It’s our graduation ceremony next week. It’s reminded me of this great passage from Peter Davidson’s collection of essays, Distance and Memory. Davidson has written a couple of wonderful cultural histories-cum-lyric essays on the idea of north and on twilight. Until fairly recently he was a professor at the University of Aberdeen. This is what he writes, in an essay called ‘Summer’, about the high-camp of the graduation ceremony rituals there and everywhere:
‘The academic year moves to a graceful close, the students pack and go. Suddenly there are empty car parks and the high street of the Old Town is silent, but for the garden fountain opposite the crown spire of the chapel. Then, graduations, with the proper Scottish flaring of scarlet gowns against grey stone. It strikes me (as it has probably struck every Latin-literate academic in northern Europe one summer or another) that the point of the Gaudeamus Igitur, locally “the Gaudie”, which our students sing as we come in, is that it says two completely different things to two different audiences. To the students … it says things are good now, and the future uncertain:
Iuvenes dum sumus.
The suspended rhyme is held to the end of the verse: Nos habebit humus – the grave will get us.

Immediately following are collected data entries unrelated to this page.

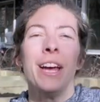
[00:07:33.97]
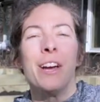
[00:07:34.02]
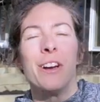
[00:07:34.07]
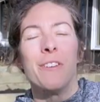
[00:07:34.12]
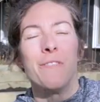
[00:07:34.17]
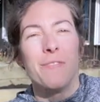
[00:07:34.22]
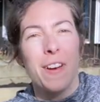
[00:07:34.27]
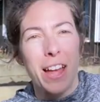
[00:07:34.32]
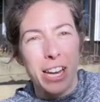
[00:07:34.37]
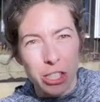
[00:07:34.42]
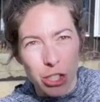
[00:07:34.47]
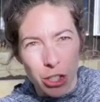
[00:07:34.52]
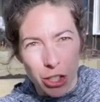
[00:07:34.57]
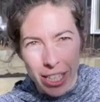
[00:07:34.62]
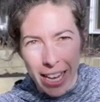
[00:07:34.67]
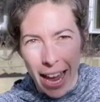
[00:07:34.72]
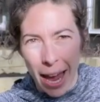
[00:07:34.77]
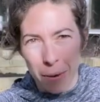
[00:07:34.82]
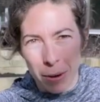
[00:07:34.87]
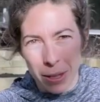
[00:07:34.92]

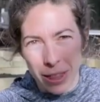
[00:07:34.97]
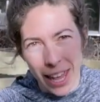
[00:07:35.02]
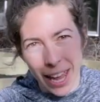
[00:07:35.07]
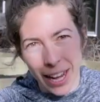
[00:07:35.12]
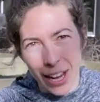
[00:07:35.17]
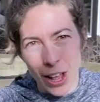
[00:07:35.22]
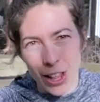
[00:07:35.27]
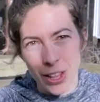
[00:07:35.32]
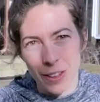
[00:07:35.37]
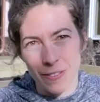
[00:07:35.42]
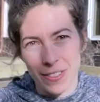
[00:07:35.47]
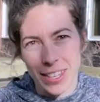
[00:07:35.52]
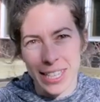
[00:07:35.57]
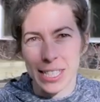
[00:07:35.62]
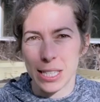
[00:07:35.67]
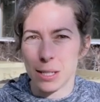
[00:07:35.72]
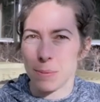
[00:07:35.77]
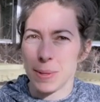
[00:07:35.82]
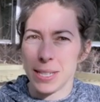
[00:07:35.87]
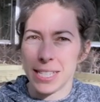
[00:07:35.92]
Eventually I would like all of
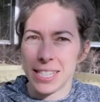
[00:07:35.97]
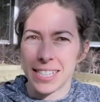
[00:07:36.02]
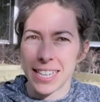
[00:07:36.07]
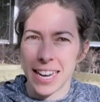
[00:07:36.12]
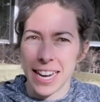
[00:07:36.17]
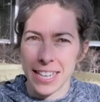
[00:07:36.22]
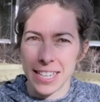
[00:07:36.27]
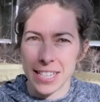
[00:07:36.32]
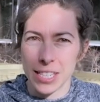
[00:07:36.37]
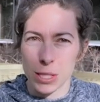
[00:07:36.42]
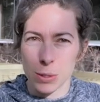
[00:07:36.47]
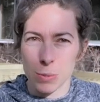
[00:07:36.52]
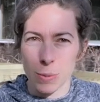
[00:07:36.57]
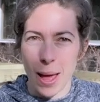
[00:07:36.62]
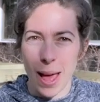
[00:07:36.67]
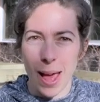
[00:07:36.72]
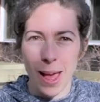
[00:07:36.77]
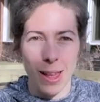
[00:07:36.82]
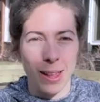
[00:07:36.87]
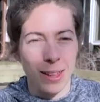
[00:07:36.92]
these to be stained as
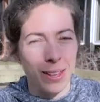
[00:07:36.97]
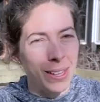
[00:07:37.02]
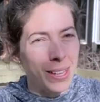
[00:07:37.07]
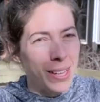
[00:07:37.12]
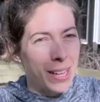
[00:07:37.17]
well.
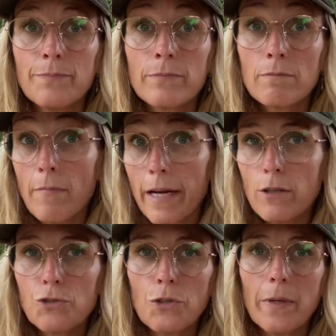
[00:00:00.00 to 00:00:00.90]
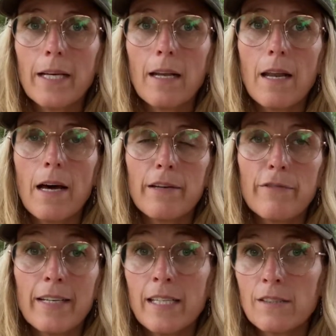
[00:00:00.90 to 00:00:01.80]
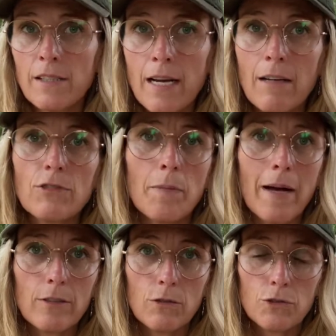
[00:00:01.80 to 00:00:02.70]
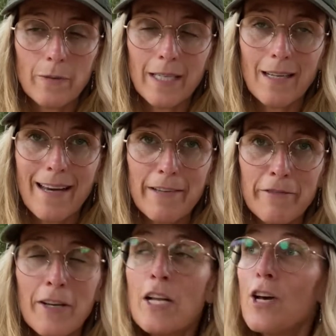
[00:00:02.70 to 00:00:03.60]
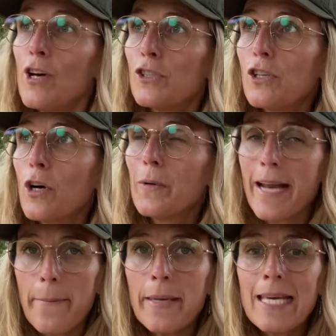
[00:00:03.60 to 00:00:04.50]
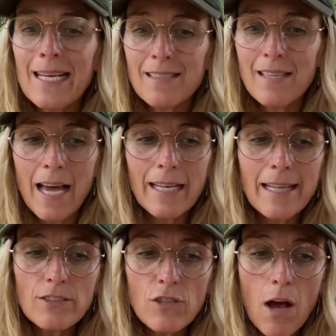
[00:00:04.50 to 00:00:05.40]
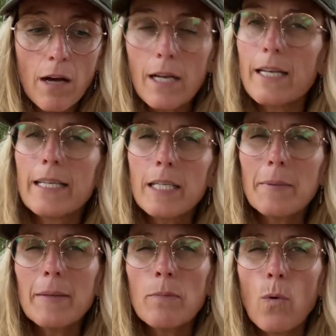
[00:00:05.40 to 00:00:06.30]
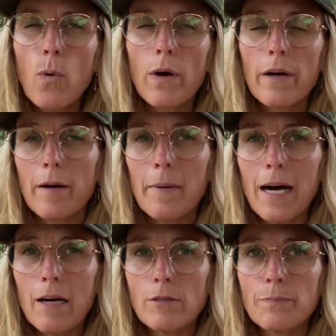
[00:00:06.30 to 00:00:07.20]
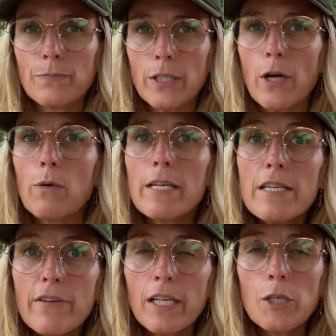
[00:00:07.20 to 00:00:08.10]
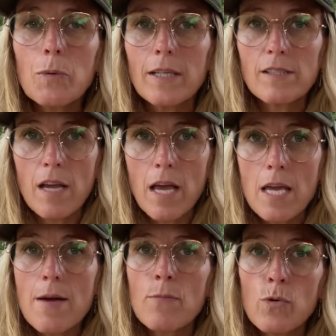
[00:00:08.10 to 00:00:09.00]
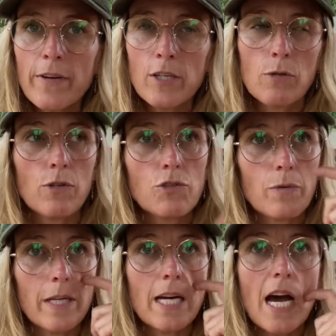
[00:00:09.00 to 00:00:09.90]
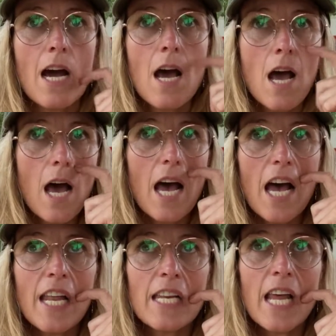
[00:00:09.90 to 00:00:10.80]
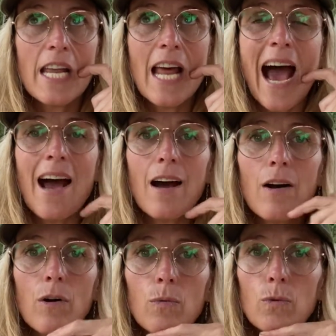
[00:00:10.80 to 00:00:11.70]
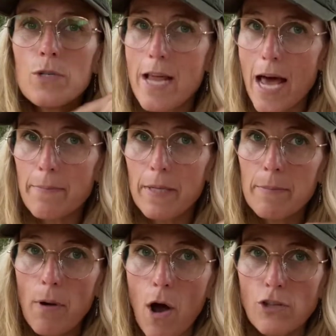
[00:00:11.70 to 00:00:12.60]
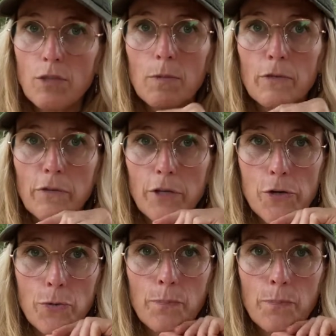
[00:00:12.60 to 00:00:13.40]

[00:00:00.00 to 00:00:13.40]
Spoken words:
my Costa Rica life and ins and outs about Costa Rica life. So with that being said, let's talk a little bit more about, leaving the USA and moving to Costa Rica, and how would that be possible for you?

To the professors coming in as they sing the last verse,
Vivat membrum quodlibet;
Vivant membra quaeliebet ;
Semper sint in flore
it turns year by year into a memento mori. It is the university that will stand and flourish, while, like all the generations of Principals, Humanists, Civilists, Mediciners, Regents, Magistrands, Tertians, Semis, Bajans and Sacrists, we ourselves will follow all those whose signatures are on the flyleaves of the books in the old library, to the grave. The young are singing truer than they know.’